Marenghi, 48, is apparently a good card player, or at least a good teacher. On Tuesday, he was named the 2016 Naugatuck Public Schools teacher of the year.

The 17-year veteran sixth-grade math, science and social studies teacher at Cross Street Intermediate School is just the second teacher from Naugatuck who will participate in the statewide teacher of the year competition, which Naugatuck just started entering last year. Previously, the Naugatuck Exchange Club gave out its teacher of the year award.

Last year, Tiffany Deitelbaum of City Hill Middle School won the Naugatuck Public Schools award and was named a finalist for the statewide competition. She was forced to drop out of the competition because she no longer teaches more than half the time as she has taken on administrative responsibilities.

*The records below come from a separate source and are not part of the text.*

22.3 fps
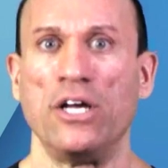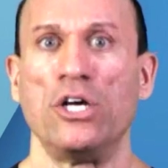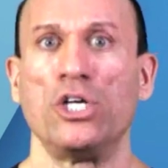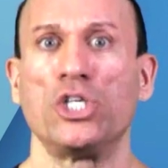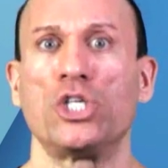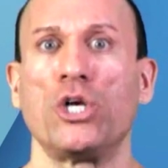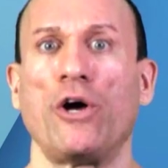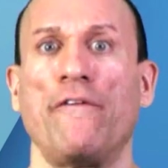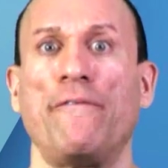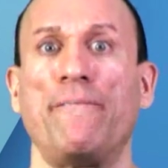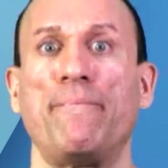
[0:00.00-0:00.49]

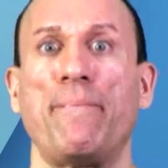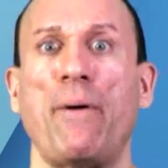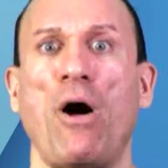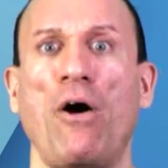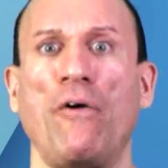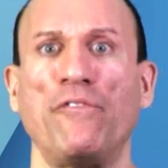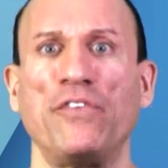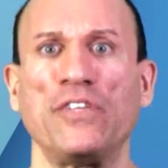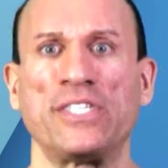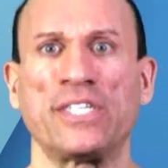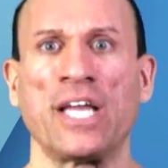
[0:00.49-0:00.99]
So if
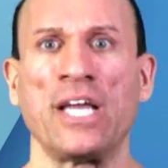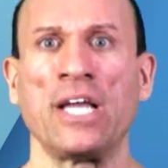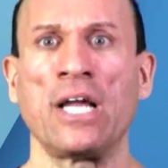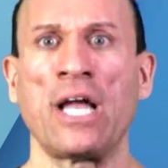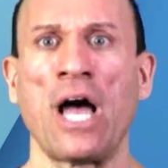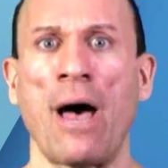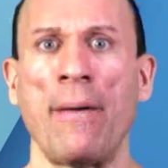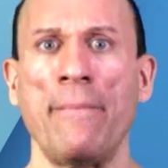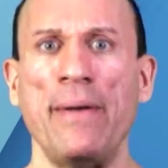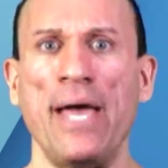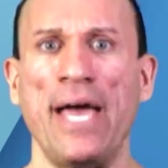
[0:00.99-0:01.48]
Polfuss can
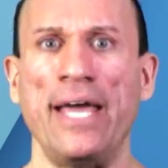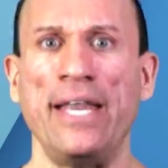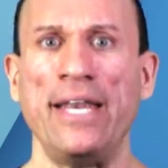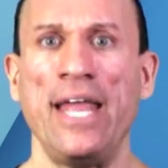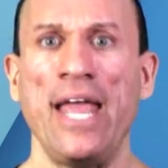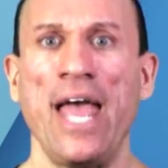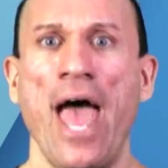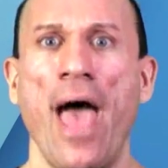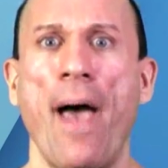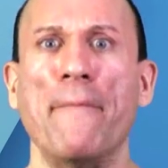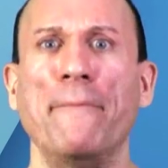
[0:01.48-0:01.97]
come in
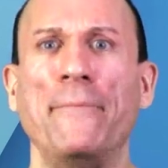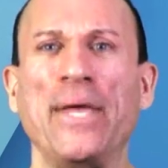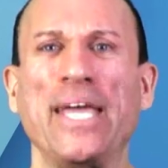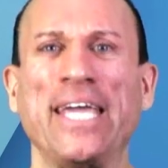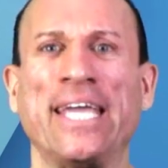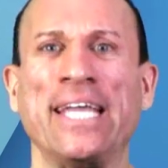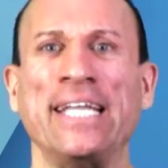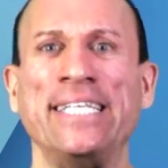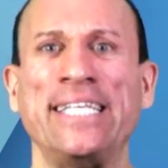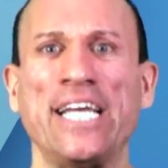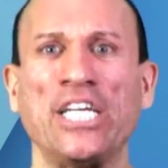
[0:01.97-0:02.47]
and be
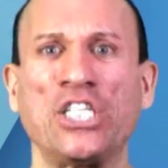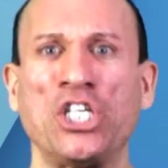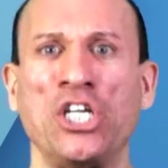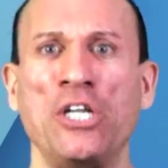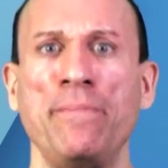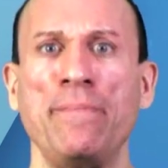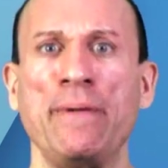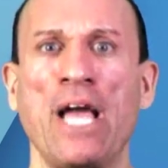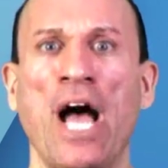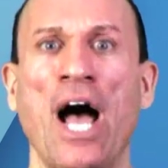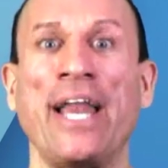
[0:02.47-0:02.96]

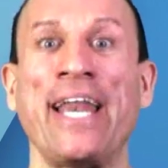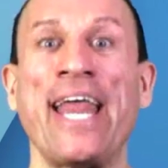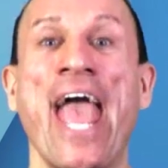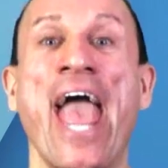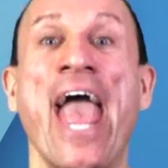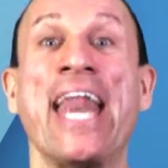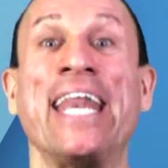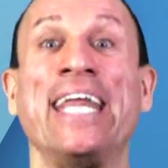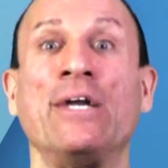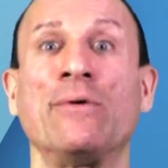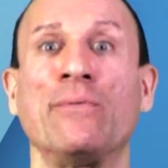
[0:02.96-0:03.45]
conditioned beyond
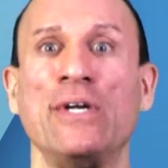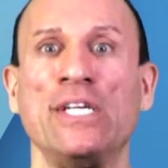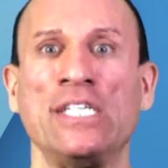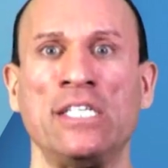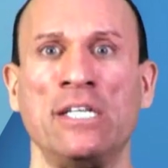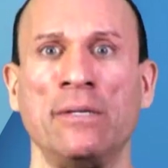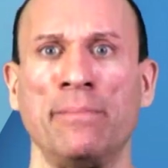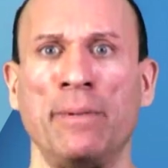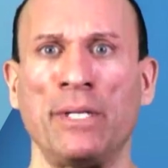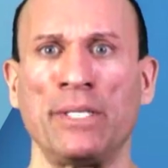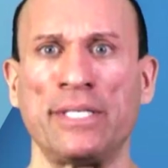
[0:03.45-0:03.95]
any
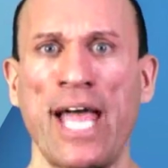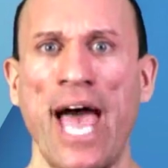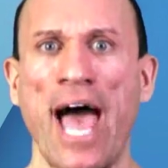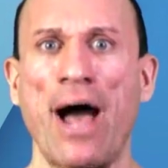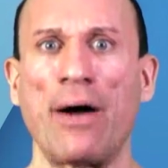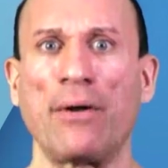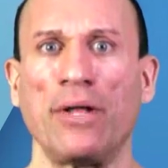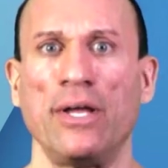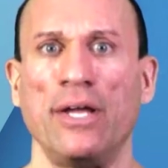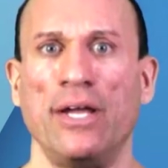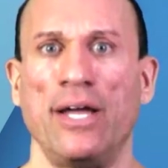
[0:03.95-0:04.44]
reasonable
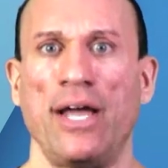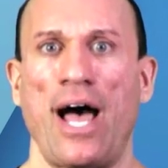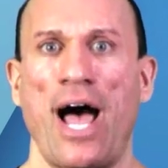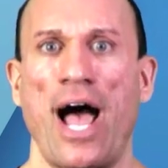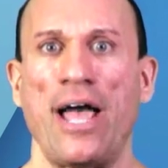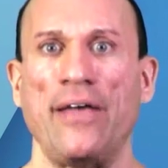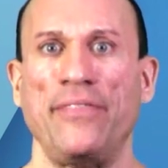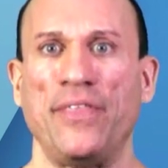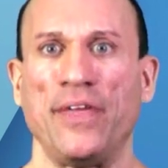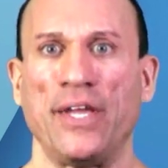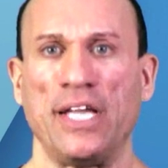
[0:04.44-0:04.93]
doubt,
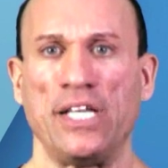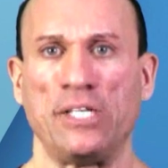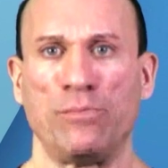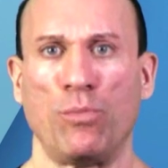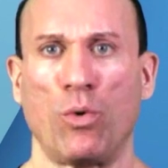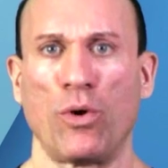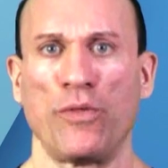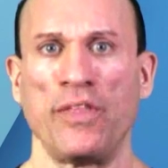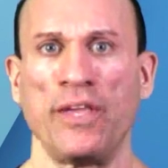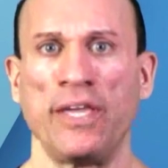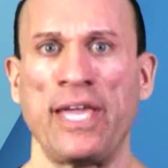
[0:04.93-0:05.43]
I think he's
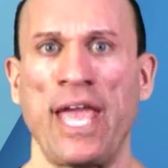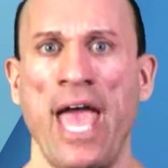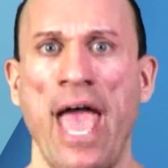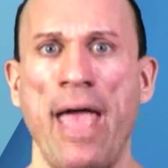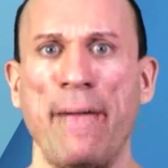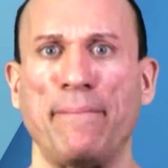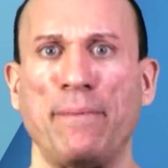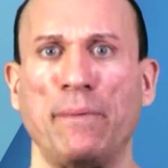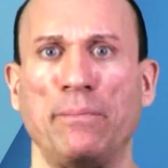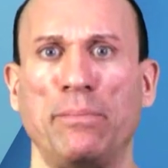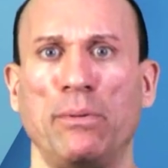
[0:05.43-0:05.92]
more than
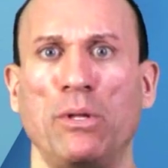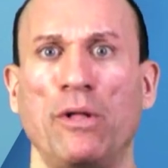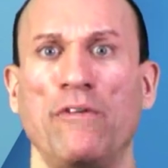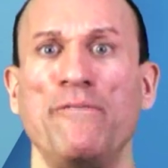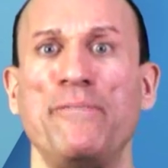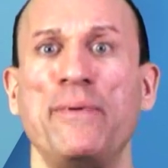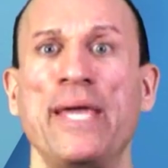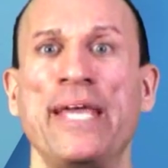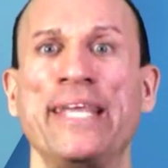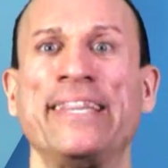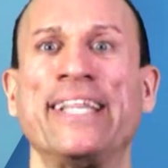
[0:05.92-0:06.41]
capable of
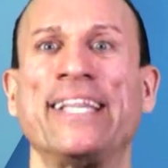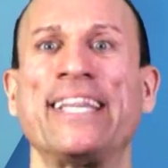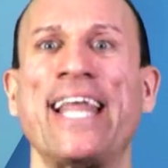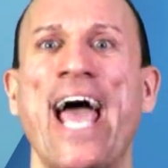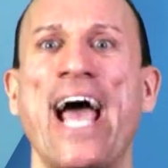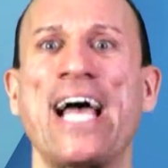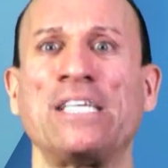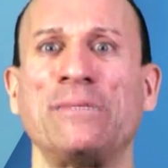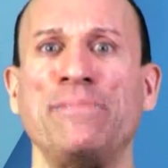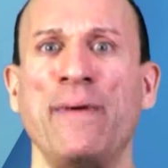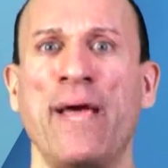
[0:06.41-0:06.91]
being the
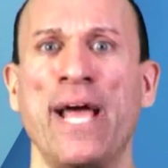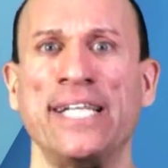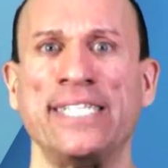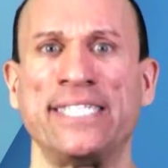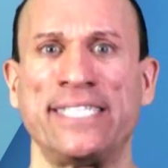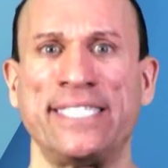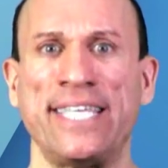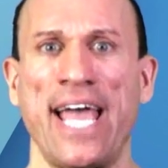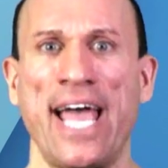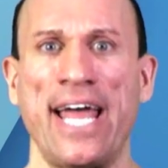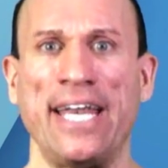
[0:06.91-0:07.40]
last man
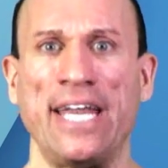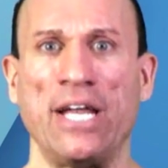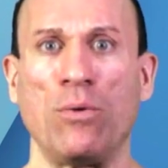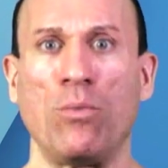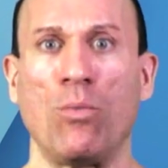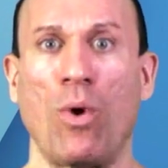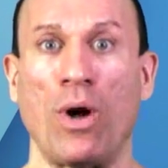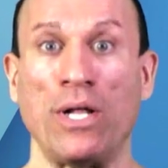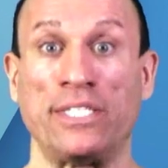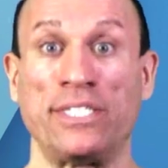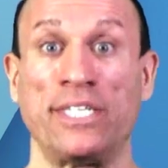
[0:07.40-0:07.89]

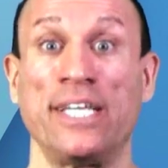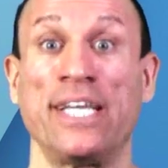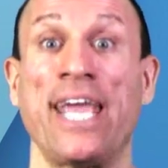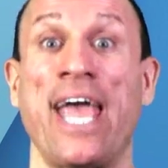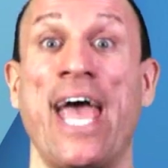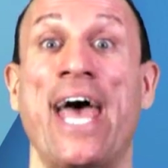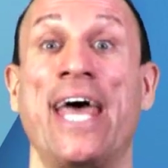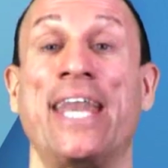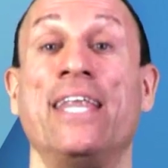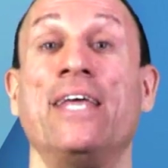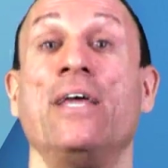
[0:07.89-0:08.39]
standing once
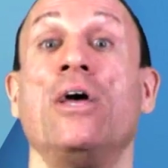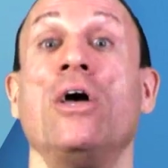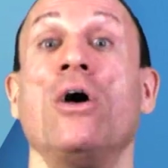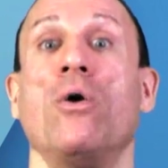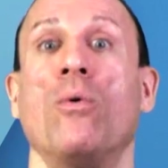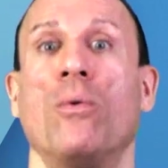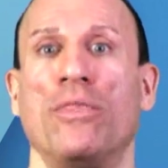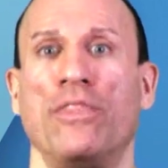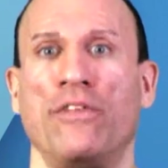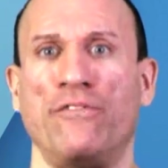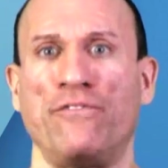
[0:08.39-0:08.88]
again
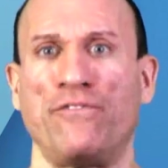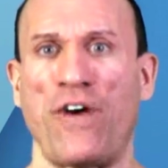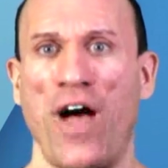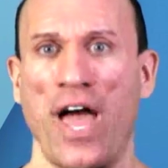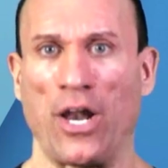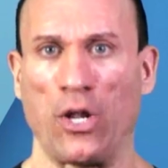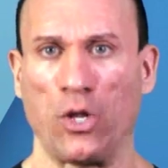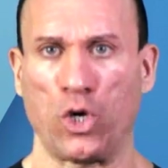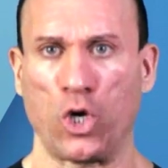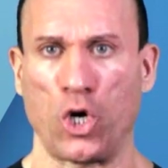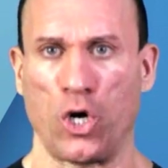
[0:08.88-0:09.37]
when the
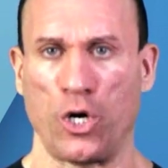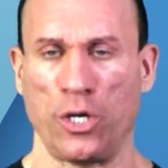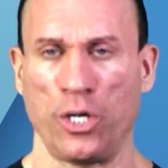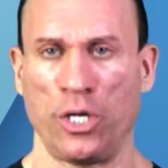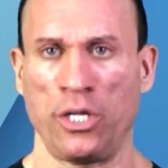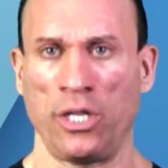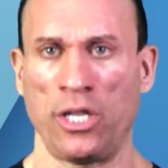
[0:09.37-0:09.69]
final curtain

Like Deitelbaum, Marenghi grew up in Naugatuck and attended the same public school system where he now teaches. An Army veteran, Marenghi is also well-known in the community as the former longtime conductor for the Naugatuck Community Band, a member of the Rubber City Blues Band and a volunteer with local youth sports organizations. He is also chairman of the board of directors for the Howard Whittemore Memorial Library here.

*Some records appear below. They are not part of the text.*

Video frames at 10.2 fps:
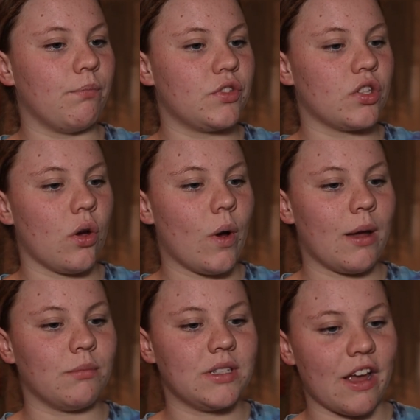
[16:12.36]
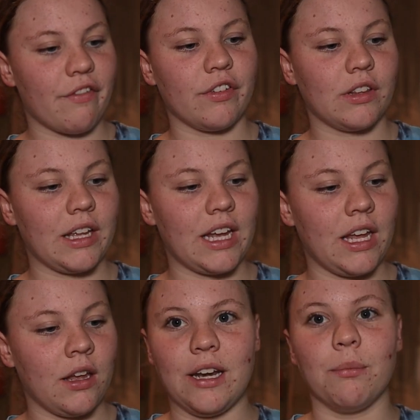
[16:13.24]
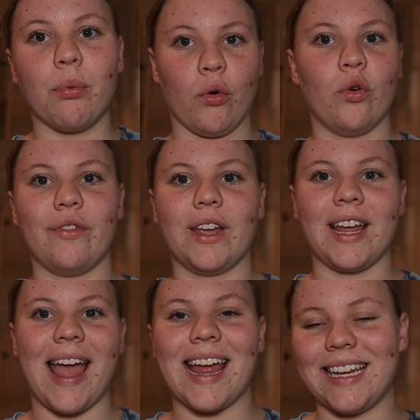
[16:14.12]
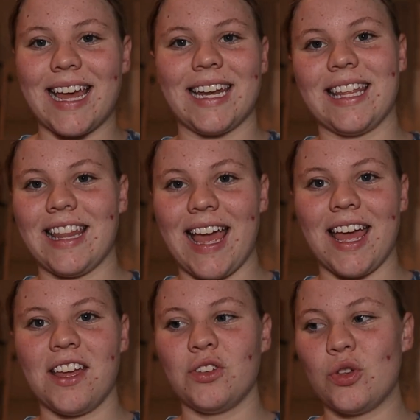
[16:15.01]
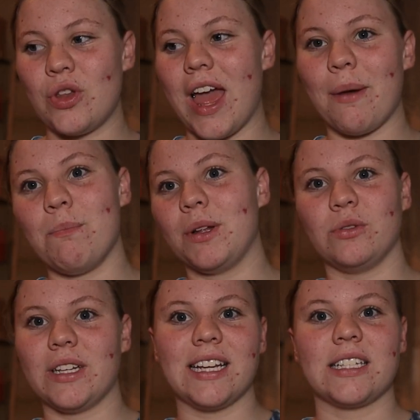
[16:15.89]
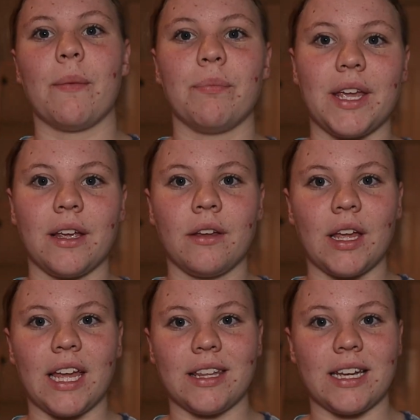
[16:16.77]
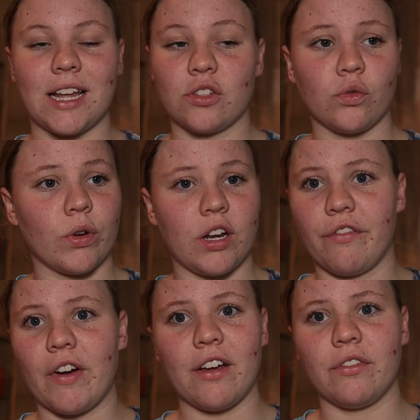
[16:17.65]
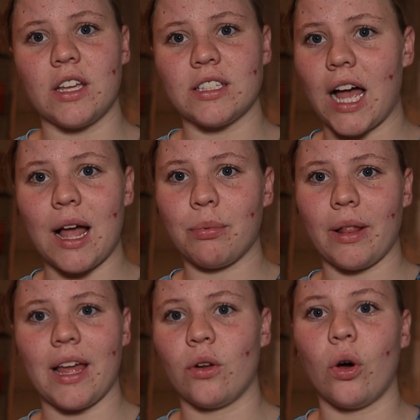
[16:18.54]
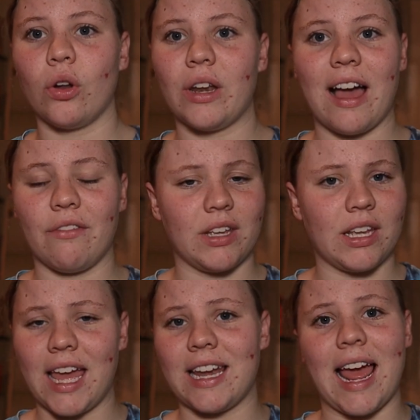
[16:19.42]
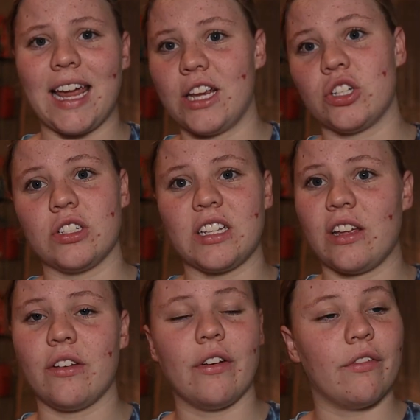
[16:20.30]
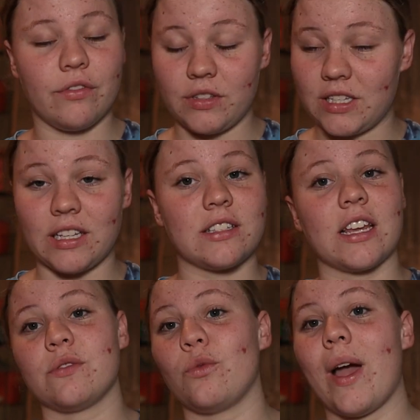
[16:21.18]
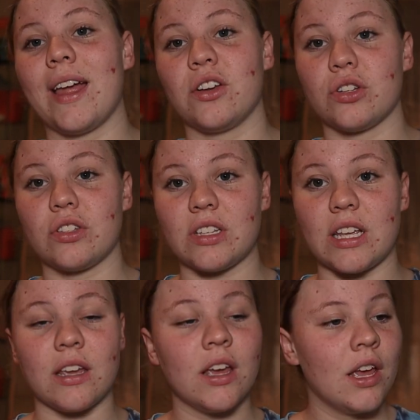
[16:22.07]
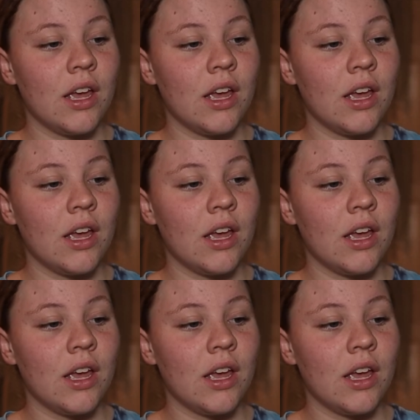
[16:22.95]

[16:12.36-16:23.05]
So I'm definitely improving and getting there and building something. In the next 3 to 5 years, I plan on having an agency, a successful agency.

His passion for Naugatuck shines every day, Cross Street Principal Melissa Cooney said.

She said Marenghi opens his classroom to teachers and administrators around the district so they can review what he is doing. He also agreed to be videotaped while teaching so administrators can show it in teacher training seminars.

“He is a collaborator, a great team member,” Cooney said. “But the relationship he builds with his students is first and foremost what makes him great.”

Marenghi, who is married and has four children, said he appreciates that Cooney gives teachers the opportunity to think outside the box and do what works for them inside the classroom. Too often, he believes, teachers are so concerned with following a regimented curriculum that it stifles creativity in school.

“We are judged more on test scores than ever before,” he said. “I think accountability is necessary, as long as there is a sound mathematical calculation as to how the scores are being evaluated. But there is so much pressure put on numeracy and literacy that there are fewer opportunities for teachers to be creative.”

On those test scores, however, Marenghi’s students have done amazingly well, Superintendent of Schools Sharon Locke said. She noted that 100 percent of his math students over the past two years have met or exceeded their standardized test goals.

“That’s just amazing,” she said.

While seeing those scores are validating, the best part of teaching is when students take something from his class that benefits them throughout life, Marenghi said.

“It’s great to see students years later who say, ‘Hey, I remember that science experiment’ or ‘I loved your class,’” he said. “To see them as successful years later is a great feeling.”